Non si può dire che il rock abbia dato in terra tedesca tantissimi frutti. In diverse stagioni ha creato fenomeni chiamati Scorpions o Tangerine Dream, Einsturzende neubauten e Kraftwerk a dimostrazione (come per l’Italia del resto) che non mancano le intuizioni e la qualità, bensì la continuità e il ricambio in un mondo artistico e musicale che è totalmente “preda” della produzione anglo-americana. In un certo periodo (approssimativamente nei decenni ’70-’80) i musicisti tedeschi hanno dato vita a una doppia corrente musicale: il “Kraut Rock” (pianeta sconfinato che comprendeva band come i Can e gli Amon Duul) e la “Kosmische Musik” (qui si andava dai Tangerine dream agli Ash ra Tempel). Unico punto di contatto: l’esser fatto da musicisti tedeschi e avere una certa predisposizione per la musica elettronica e progressive, preferibilmente colta e dalle radici culturalmente non superficiali.

In questo scenario una band che ha sempre attratto in modo particolare i miei interessi è stata quella dei Popol Vuh, formazione “kosmische” a geometria variabile creata e modificata sulle intuizioni del suo leader, il pianista Florian Fricke. È del ’70 il loro primo disco, Affenstunde, inizio di un percorso che li porterà a produrre dischi importanti, tra cui le migliori colonne sonore per i film di Werner Herzog (tra cui l’indimenticabile Nosferatu) e a confrontarsi con progetti musicali e culturali specialissimi.

Nel 1973 Fricke, pianista con tanto di diploma a Friburgo nonché persona di grande sensibilità religiosa, costruisce un disco, Seligpreisung, totalmente dedicato alle Beatitudini, un disco sorprendente allora (in epoca di piena proclamazione di laicità culturale in quanto affermazione d’arte non succube), che suona magnifico e profondissimo ancora oggi. Prendendo a prestito dal vangelo di Matteo le diverse beatitudini per titolare e sviluppare i vari pezzi di un discorso armonico, Fricke e compagni usano i primi sintetizzatori e clarinetti, chitarre elettriche filtrate e armonium per riproporre l’attualità del discorso della montagna: così il disco si apre con i sei minuti di Selig sind die, die da hungern (Siano beati quelli che hanno fame e sete della giustizia), prosegue con la strumentale Tanz der Chassidim per poi aprirsi in Selig sind, die Sanftmütigen Ja, sie werden einst die Erde erben (Beati i miti, perché avranno in eredità la terra).

Otto brani, in totale, per un disco di rarissimo fascino e di misticismo convincente: Seligpreisung alterna composizioni pianistiche ad arrangiamenti etnici dove le tabla e la voce del soprano coreano Djong Yun celebrano un modo insolito di pensare e fare musica.

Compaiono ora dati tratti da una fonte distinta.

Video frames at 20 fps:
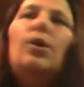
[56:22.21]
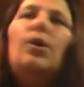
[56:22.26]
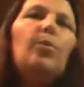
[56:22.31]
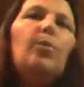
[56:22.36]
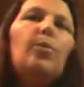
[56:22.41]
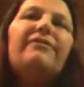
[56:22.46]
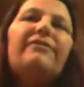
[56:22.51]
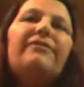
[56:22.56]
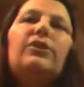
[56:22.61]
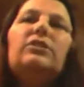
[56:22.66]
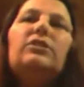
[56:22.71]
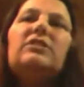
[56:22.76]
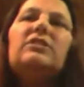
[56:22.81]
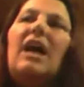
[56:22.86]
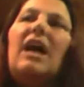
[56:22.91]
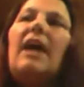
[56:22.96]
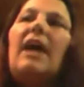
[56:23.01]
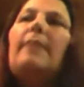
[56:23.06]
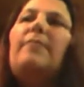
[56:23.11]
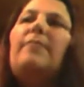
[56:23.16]
with
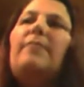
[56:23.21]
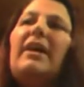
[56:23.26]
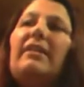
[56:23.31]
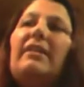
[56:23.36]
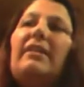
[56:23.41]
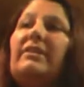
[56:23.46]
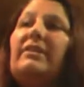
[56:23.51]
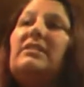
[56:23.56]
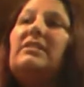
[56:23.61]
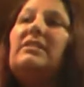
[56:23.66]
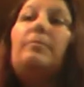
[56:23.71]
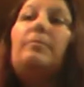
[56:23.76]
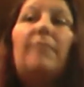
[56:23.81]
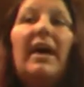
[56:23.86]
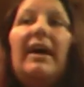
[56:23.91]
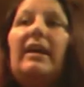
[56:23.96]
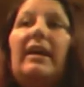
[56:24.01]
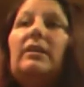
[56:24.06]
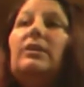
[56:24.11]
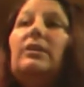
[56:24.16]
full-time benefits and
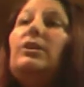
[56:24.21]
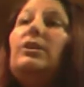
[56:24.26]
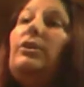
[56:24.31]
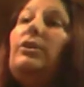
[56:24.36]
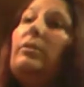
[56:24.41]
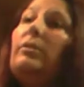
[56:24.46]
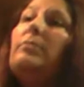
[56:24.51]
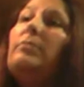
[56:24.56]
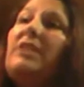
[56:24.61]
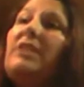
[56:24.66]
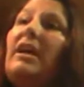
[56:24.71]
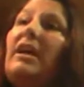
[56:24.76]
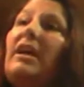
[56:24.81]
pay? You know what I'm saying?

Ma attenzione: si potrebbe immaginare un prodotto noioso, cerebrale o forse troppo etereo. Nulla di vero. Le chitarre elettriche di Daniel Fichelscher e Conny Veit raccontano visioni rock elegantissime che denunciano chiare radici folk e orientaleggianti. Interessante notare che non ci sono altri testi oltre al Vangelo di Matteo, parole che dovrebbero “spiegare” (e cosa, poi, ci sarebbe da spiegare…), introduzioni o commenti finali. Fricke aveva una religiosità profonda e sincretica e fedele ai testi sacri, come già dimostrato nel precedente e famosissimo disco Hosianna mantra (1972) e come farà sempre anche dopo, in particolare in Agape (1983).

Alternando questi brandelli di rock-mistico, colonne sonore, scritti musicali e incisioni da Mozart (Florian Fricke Plays Mozart,1992), Fricke è diventato un musicista di culto nell’ambiente tedesco, ben oltre e ben al di fuori dall’onda rock. È morto nel 2001 per un infarto.

L’accoppiata Fricke-Seligpreisung è una di quelle da riscoprire, per questo nostro tempo di scarse sperimentazioni sonore e umane. Come, del resto, sarebbe da riscoprire anche il testo da cui tutto è partito e l’uomo che l’ha pronunciato.